Hitler’s Empire – Mark Mazower

Hitler's Empire


Hitler’s Empire: How the nazis Ruled Europe
Mark Mazower
726 pages including index and notes
published in 2008

Germany could have racial purity or imperial domination, but it could not have both.

That’s the fundamental paradox that Mark Mazower uncovers in Hitler’s Empire: How the Nazis Ruled Europe. On the one hand, there is the Nazi’s obsession with making Germany a pure Aryan state, expelling or murdering the lesser races within its borders. On the other, their equally compelling obsession to rule Europe, or at least “reunite” all those parts of Greater Germany outside the German borders. But with the Anschluss of Austria, the annexation of the Sudetenland, the further invasion of what was left of Czechoslovakia, not to mention the invasion of Poland, it brought not just many more Germans, but also millions of Poles, Czechs, Jews and others under Nazi control. The question was, what to do with them and the somewhat accidental empire Nazi Germany had acquired.

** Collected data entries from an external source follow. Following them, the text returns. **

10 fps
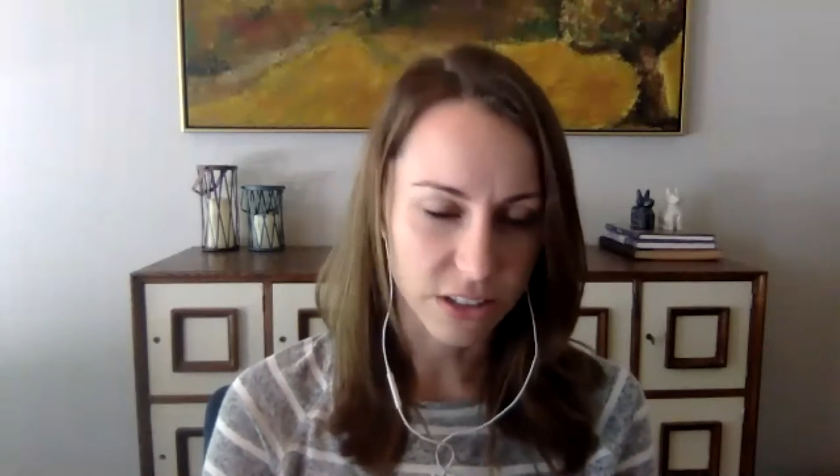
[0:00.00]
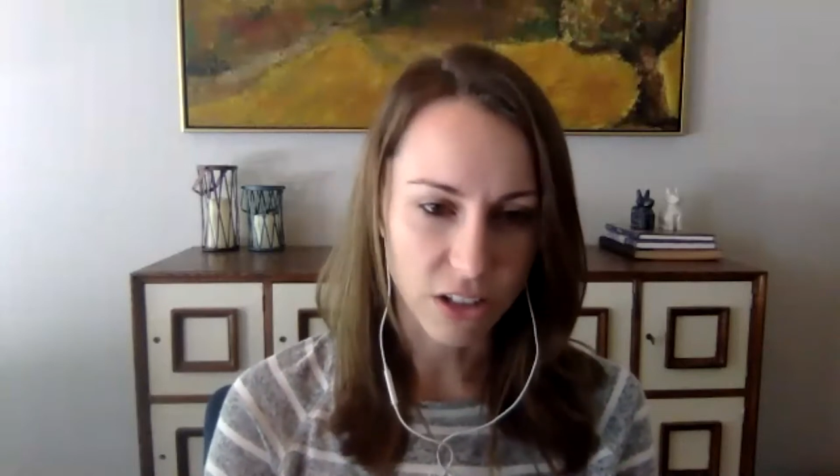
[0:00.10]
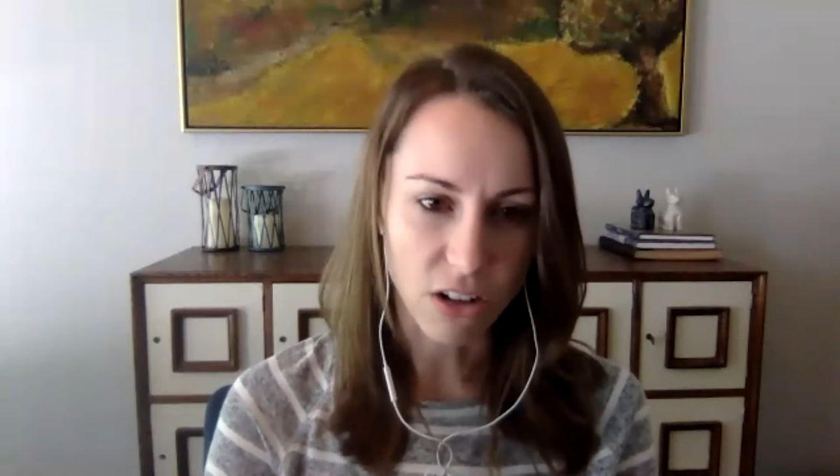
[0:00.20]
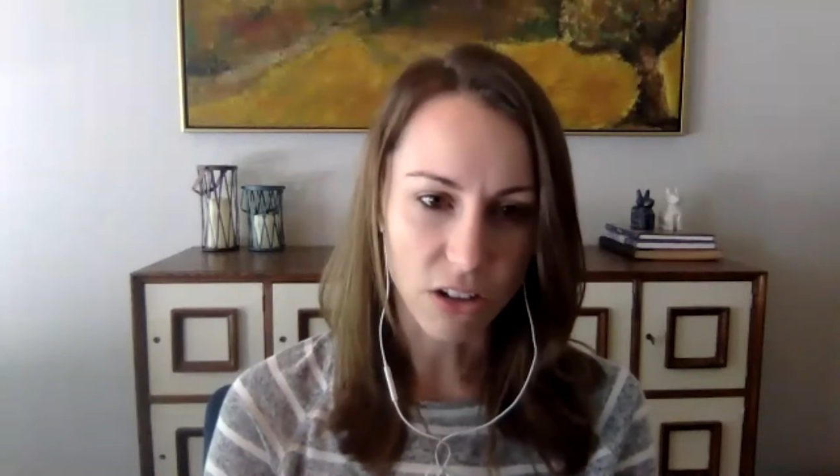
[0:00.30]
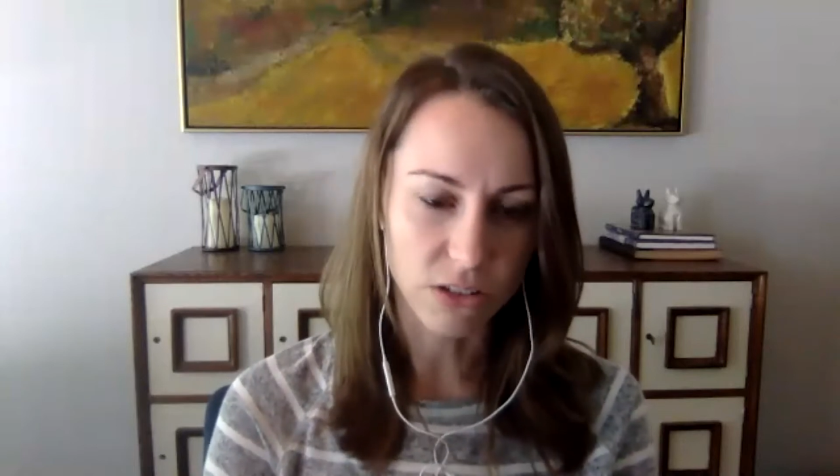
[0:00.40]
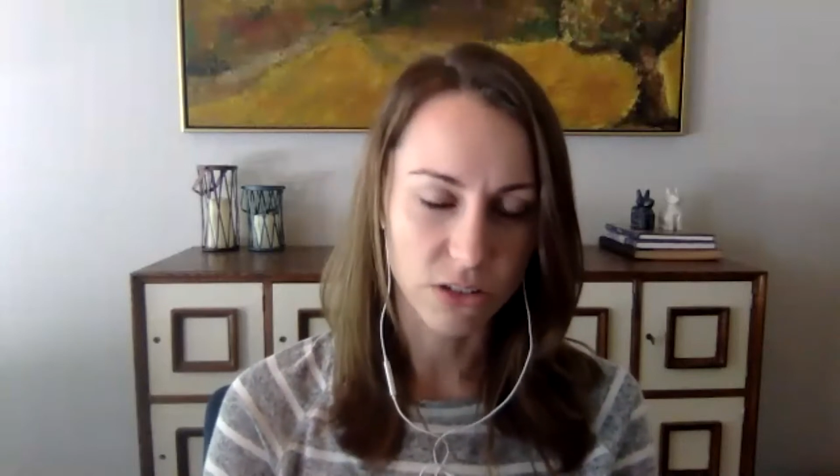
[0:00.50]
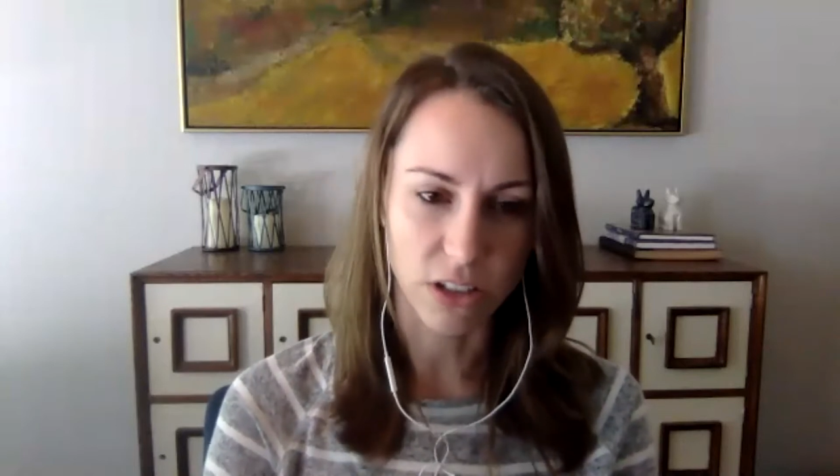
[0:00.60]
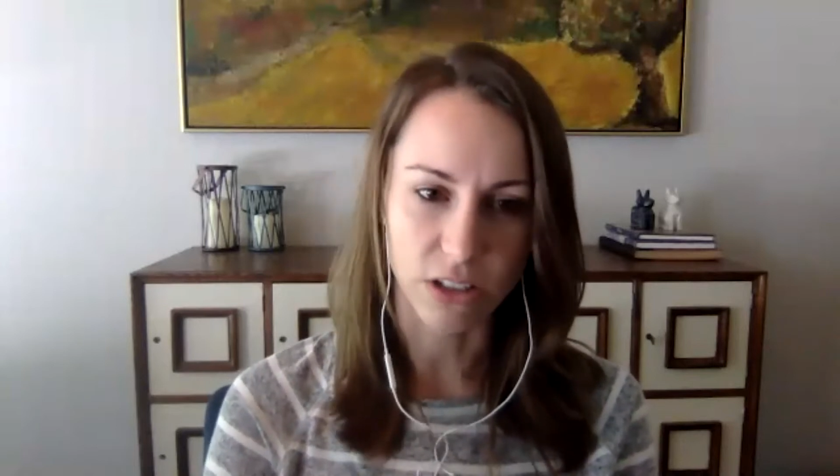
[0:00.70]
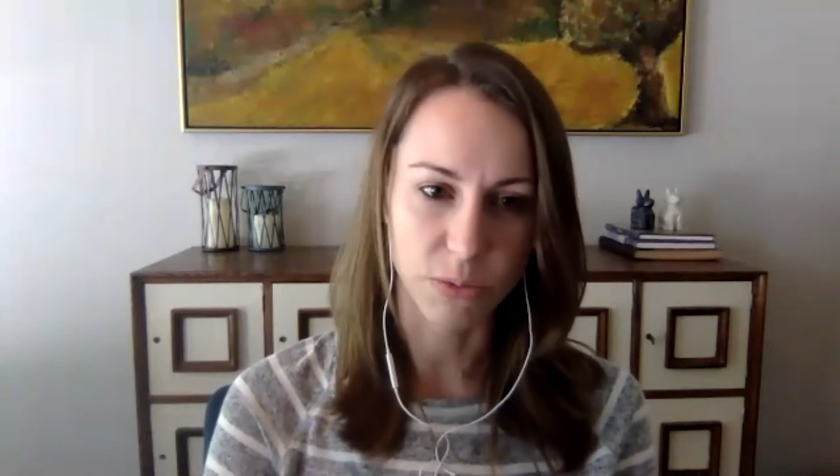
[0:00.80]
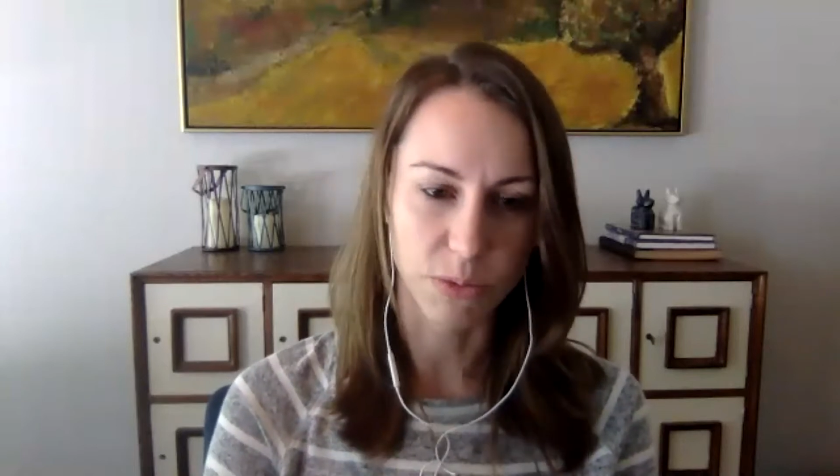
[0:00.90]
it all
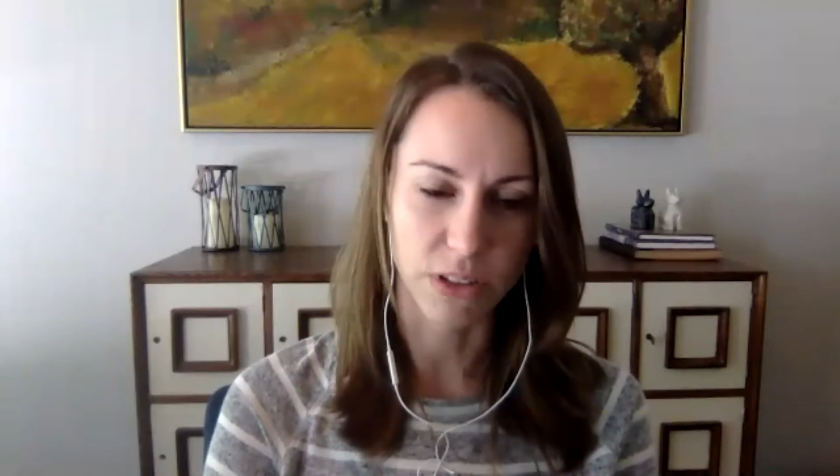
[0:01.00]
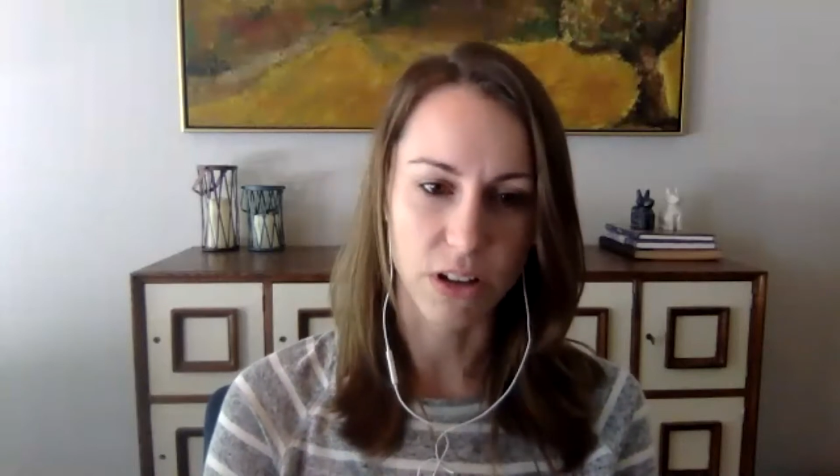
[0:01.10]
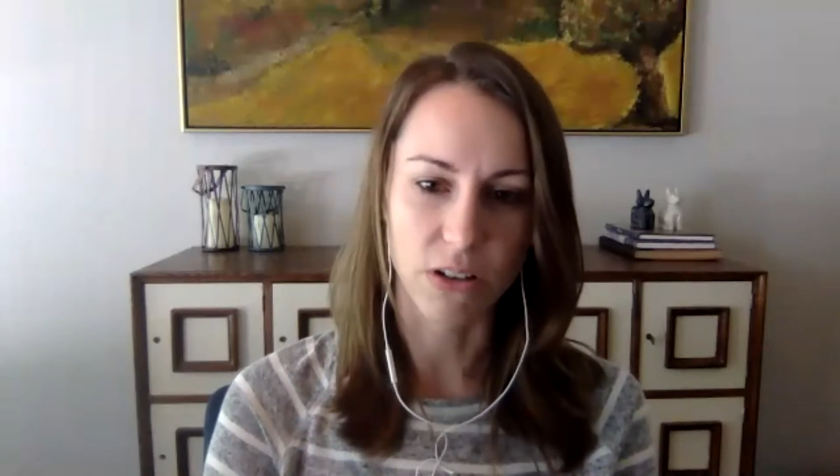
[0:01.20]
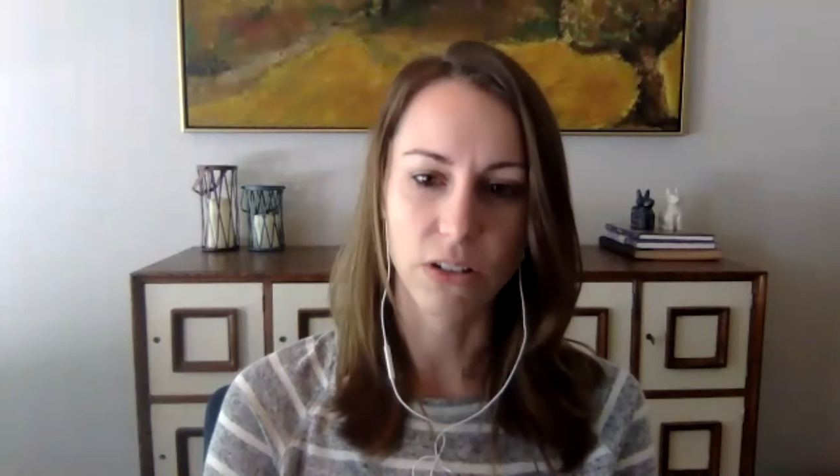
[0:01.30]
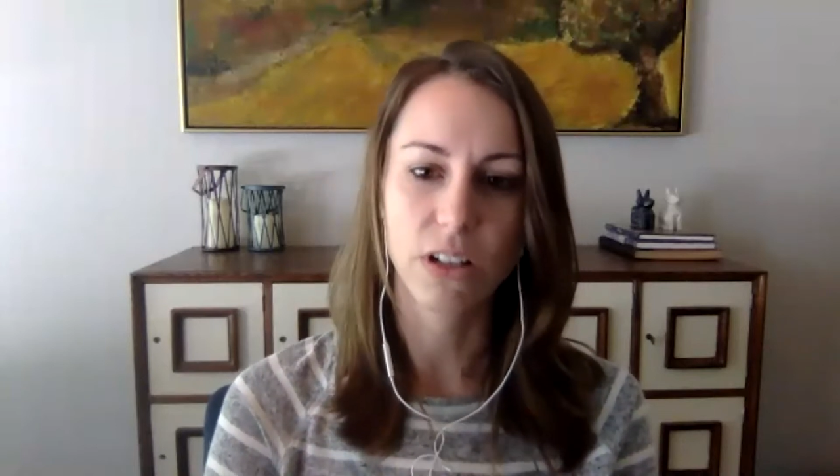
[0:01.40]
starts with code.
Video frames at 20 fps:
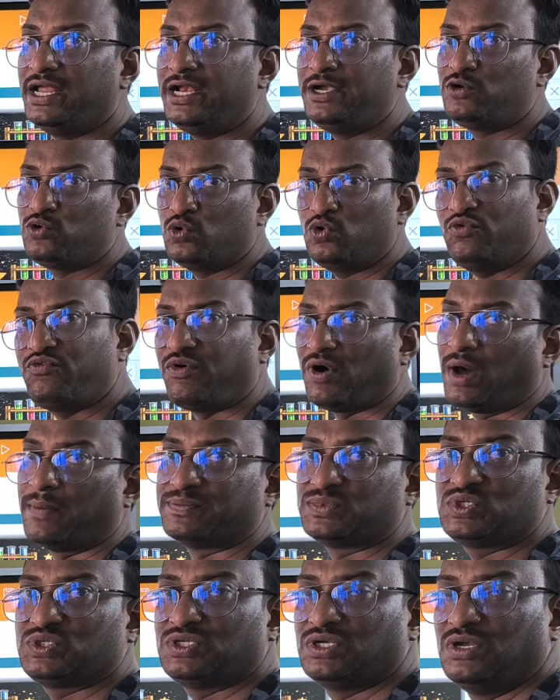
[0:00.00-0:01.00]
in two
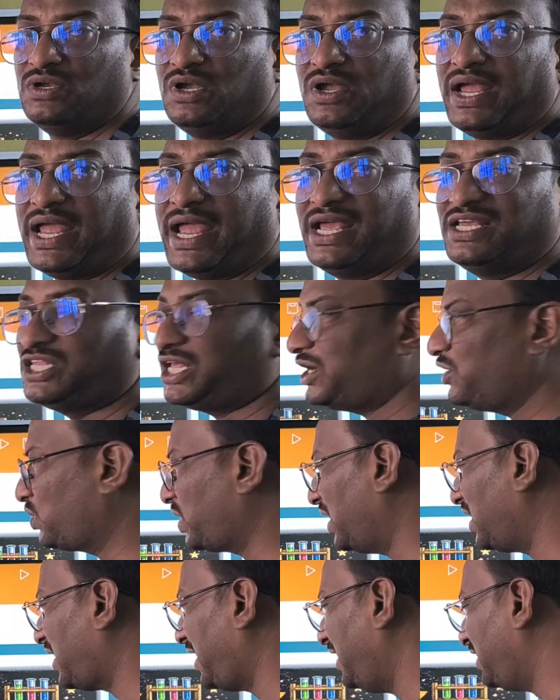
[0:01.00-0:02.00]
forms. Either you
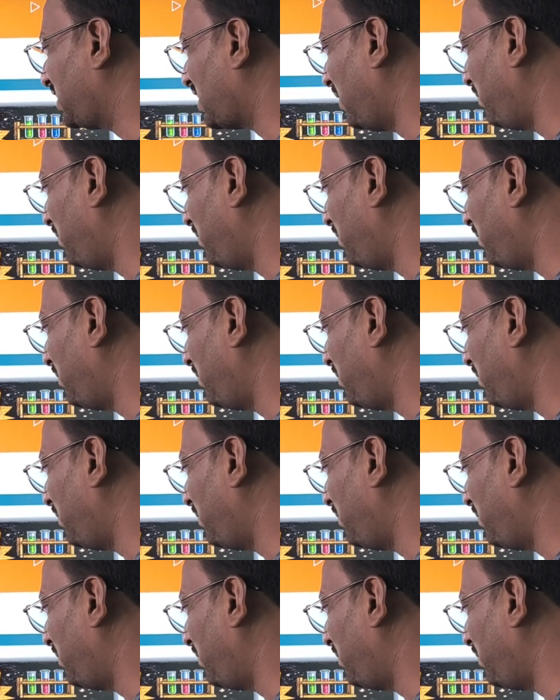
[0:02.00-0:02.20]
can write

A question that became even harder after Germany had defeated the western allies and ruled France, Norway and the Low Countries, had subjugated Yugoslavia and Greece to come to the aid of Italy, then had invaded Russia and at a stroke added immense new territories to its empire, populated with millions upon millions of those the Reich saw as racial enemies. Nazi ideology wanted a pure state, wanted to get rid of the Jews and the Poles and all those others living in those conquered territories. At the same time the economic realities, not to mention the demands of war meant that at least in the short term these “undesirables” could not be removed. If Nazi Germany wanted to rule an efficient empire and defeat its enemies in the East and West, it could not do so without the support, coerced or not, of those “inferior” people it rather wanted to get rid off.